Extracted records
=======

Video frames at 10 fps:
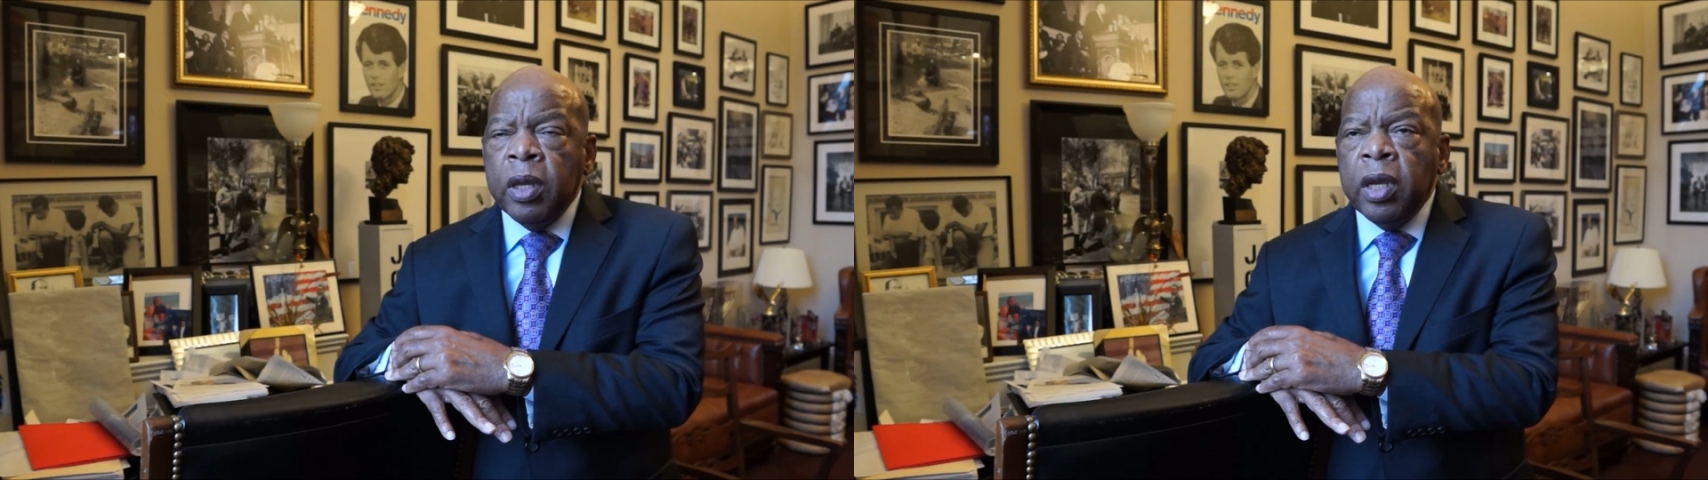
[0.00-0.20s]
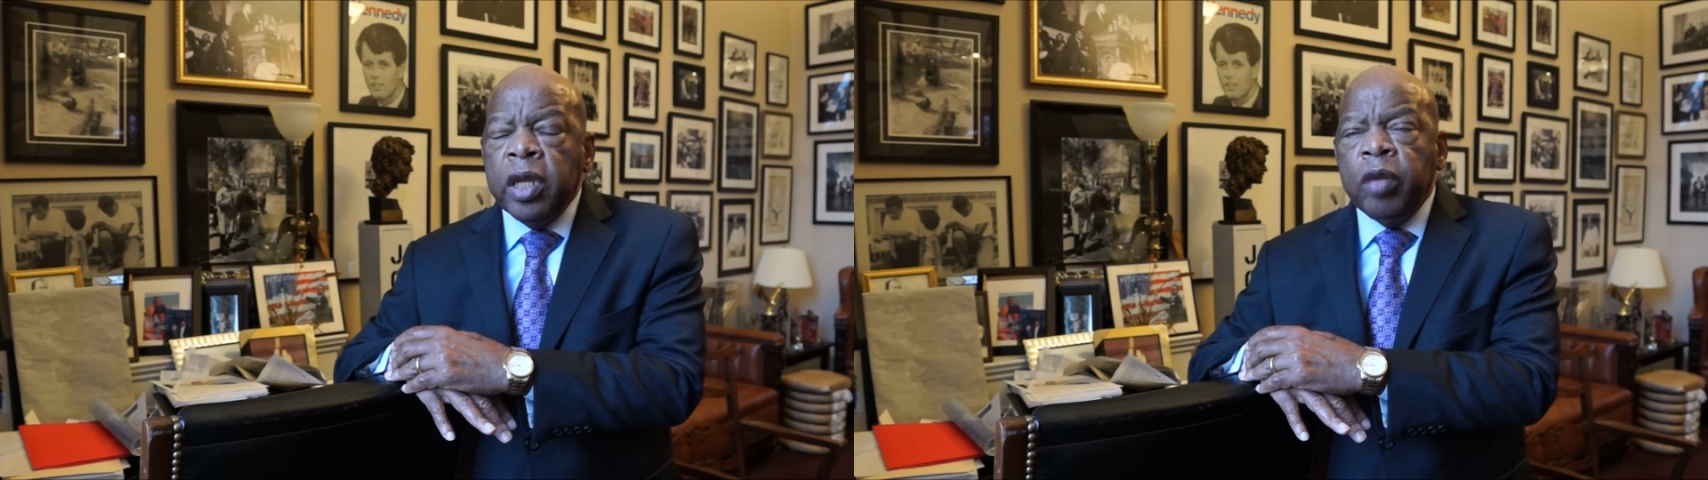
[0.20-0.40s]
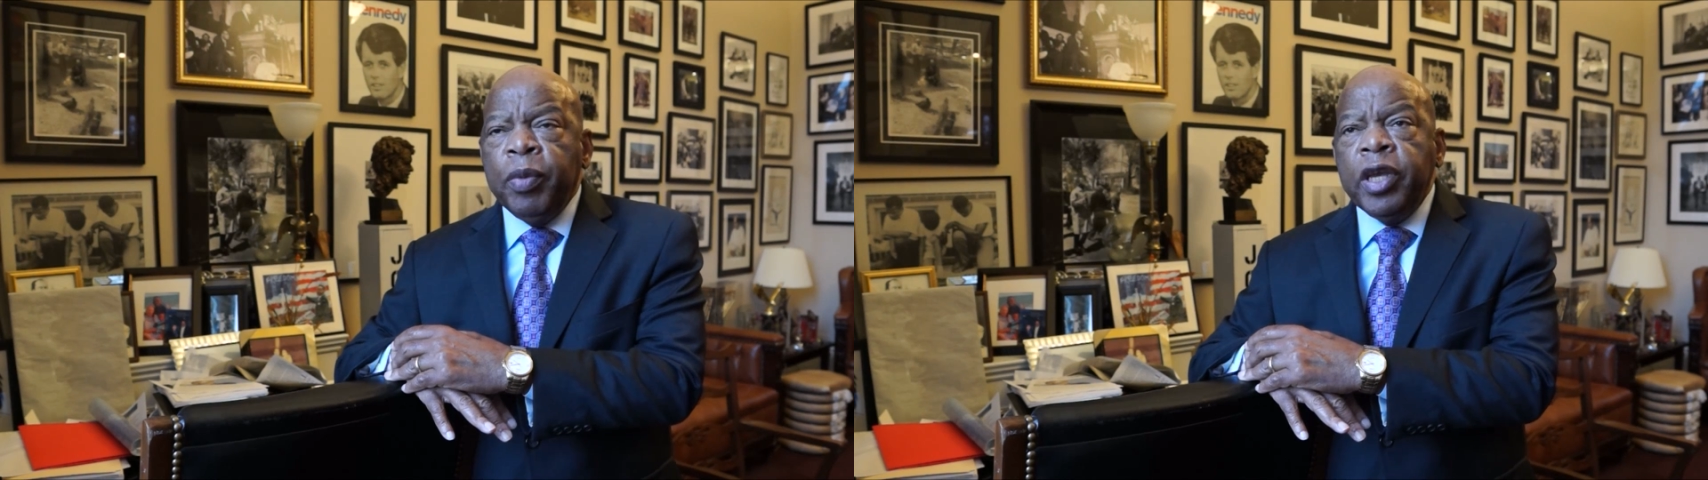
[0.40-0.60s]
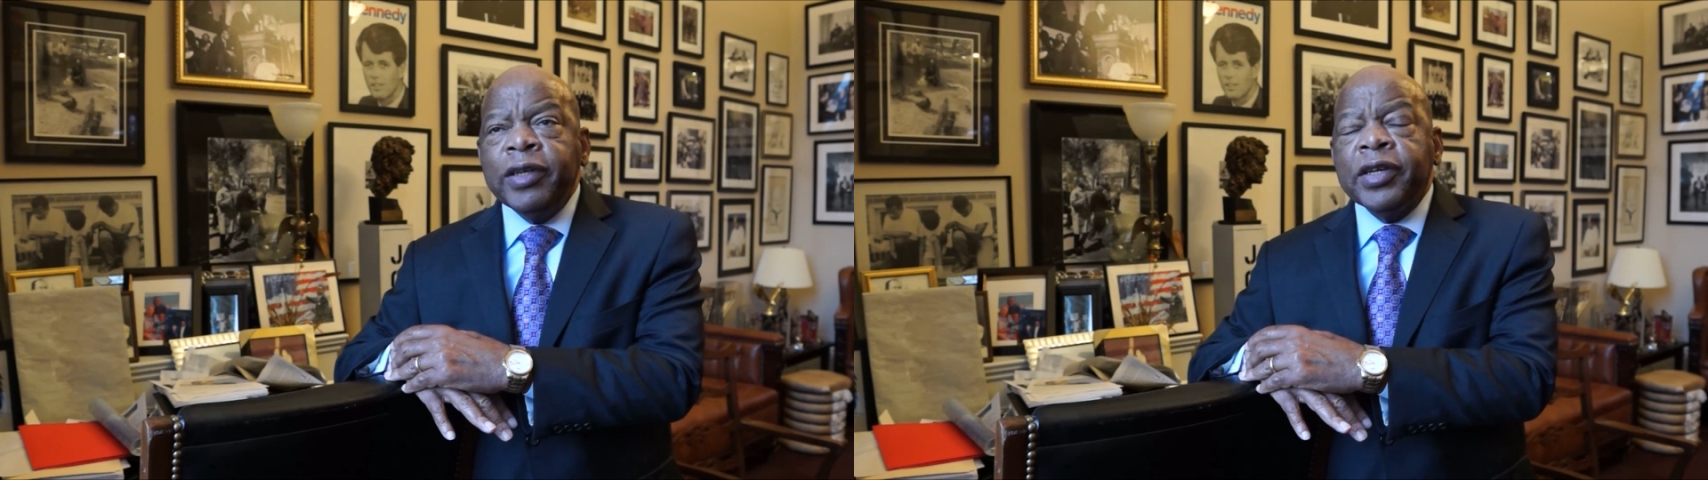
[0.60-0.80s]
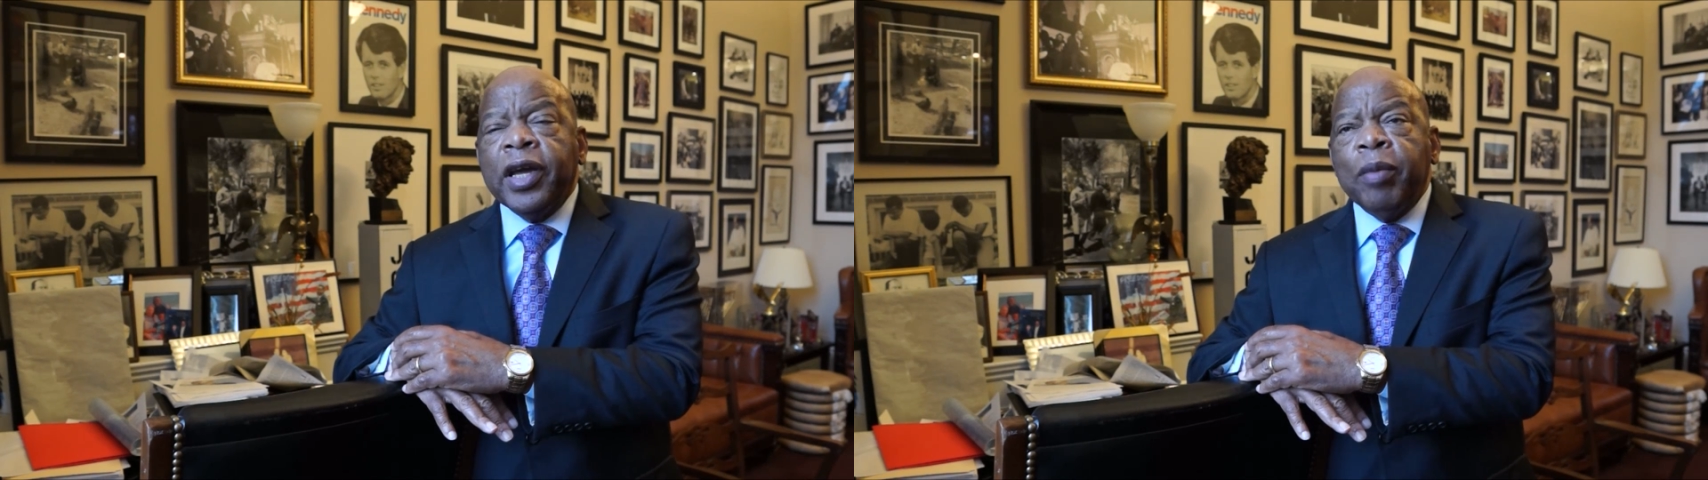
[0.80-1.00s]
In the
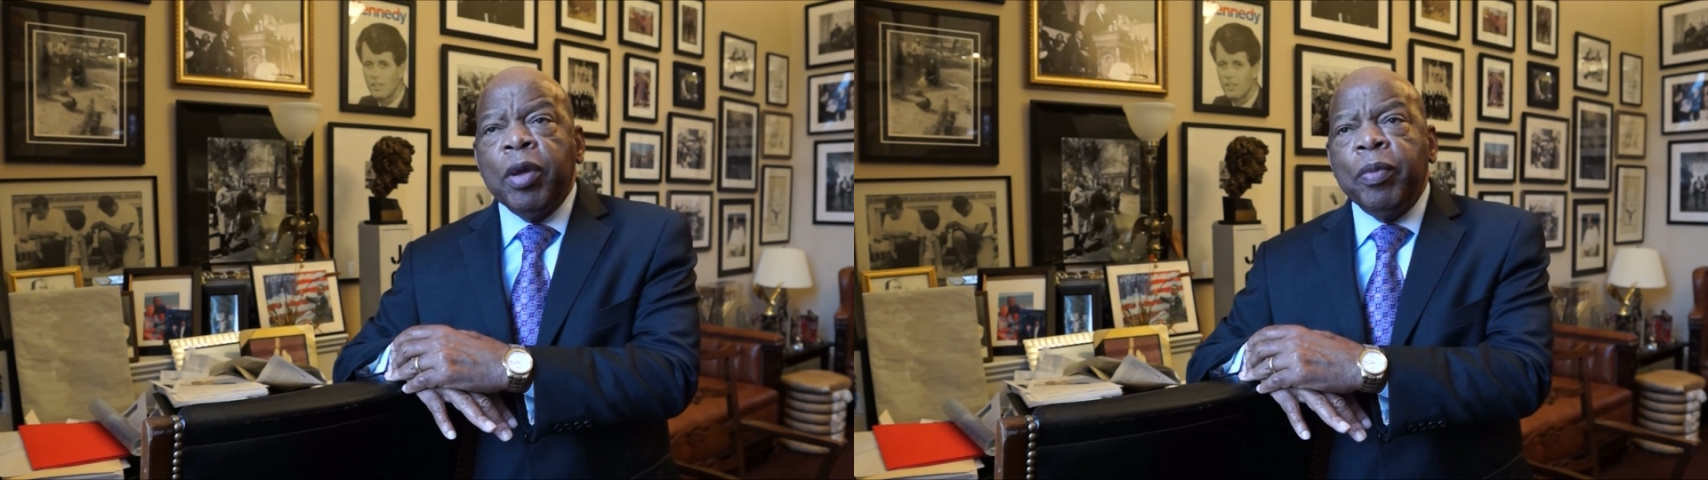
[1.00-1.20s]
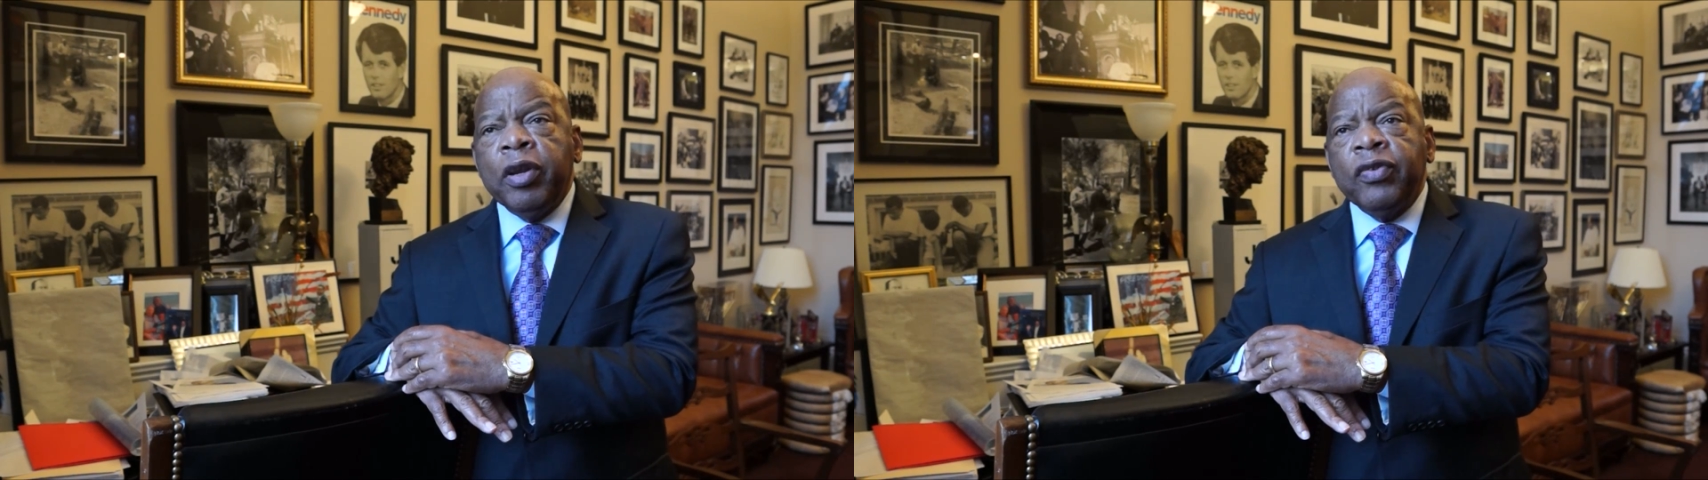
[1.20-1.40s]
meantime, I'd been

=======

Action item
Hand back the records above exactly, leaving out every picture.

Exercise answer
Video frames at 10 fps:
[0.00-0.20s]
[0.20-0.40s]
[0.40-0.60s]
[0.60-0.80s]
[0.80-1.00s]
In the
[1.00-1.20s]
[1.20-1.40s]
meantime, I'd been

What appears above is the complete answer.